Most of the girls came from troubled backgrounds, and many of them lived in children’s homes. The police evidently hated dealing with them. As a comfortable opinion columnist I should acknowledge that working with troubled kids must be very hard. On the other hand, this does not excuse failing to appreciate that young girls cannot be in sexual relationships with adults. Not even close.
“We found,” says the report, “there was often a feeling among parents…[that] they were wasting police time.” What did the cops have to do that was so much more important than potential child exploitation? (This was before they had to deal with the terrifying phenomenon of “mean tweets”.)
Both reports touch lightly on the fact that most of the perpetrators in Rotherham and Oldham, as in several other high-profile cases, were of Pakistani origin. A recent Home Office report was hailed in the liberal press for “dispelling the myth of grooming gangs”. As Jonathan Gleadell patiently explained, it did no such thing. Instead, it found that the data is too thin for firm conclusions to be drawn.

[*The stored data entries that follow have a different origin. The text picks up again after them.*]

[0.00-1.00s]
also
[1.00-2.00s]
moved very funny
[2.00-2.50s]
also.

Authorities have enabled child predators of all backgrounds. The cases of Jimmy Savile and Ian Watkins are especially notorious. Still, it is terrible to read about how Oldham officials were so frightened of attracting far right attention that they prematurely claimed to inquisitive journalists that “there is no problem with private members’ clubs in Oldham” (informal “members only” shisha bars being a common centre of child predation). With an element of farce, in the same email where a communications officer reported killing a story about the problem, they cheerfully added:
PS. In case you didn’t know: We’ve also won Best City at Northwest in Bloom again today.
It is terrible, too, to hear the claim that parents were told by Rotherham police that having an “older Asian boyfriend” was a “fashion accessory” for young girls. How much “awareness training” did these lads and lasses need? Were they even aware of the time of day?

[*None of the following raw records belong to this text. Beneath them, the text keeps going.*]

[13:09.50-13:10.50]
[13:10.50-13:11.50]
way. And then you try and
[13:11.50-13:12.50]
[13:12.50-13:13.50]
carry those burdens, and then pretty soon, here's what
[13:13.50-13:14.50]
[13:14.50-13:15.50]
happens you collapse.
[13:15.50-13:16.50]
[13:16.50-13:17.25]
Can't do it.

The Oldham report emphasises that many public servants and police officers did their best to stop criminals and raise awareness. That is fair enough. It is hard to stomach that neither report insists on individual accountability for people who did not, though. Granted, institutional failings were more serious than individual mistakes. But does no one take responsibility for institutions? If not, who has any skin in the game?
Another 2022 report in Rotherham found that safeguarding procedures have been massively improved. One hopes that this is the case across the UK. Still, we cannot simply trust the authorities. Police and council failings that enabled large-scale child abuse were in turn enabled by broader, deeper complacence. Few people took note of rumours that bubbled in the streets. One person who did was a local volunteer from a church in Oldham. She told the investigators:
Okay, so we did see many young girls going in and that’s when for me personally I was a moth to a flame. I wanted to go in and see what these girls were doing. They often looked too young and being a mum, I would say, you, you, you, you, go. You know and I’m big enough and ugly enough to be able to handle myself so that’s why I think I became the bane of whoever owned that place because I didn’t feel it was appropriate and I didn’t feel it was right and I would ask them to leave.
God bless that woman. Eternal shame on people who could have acted and did not.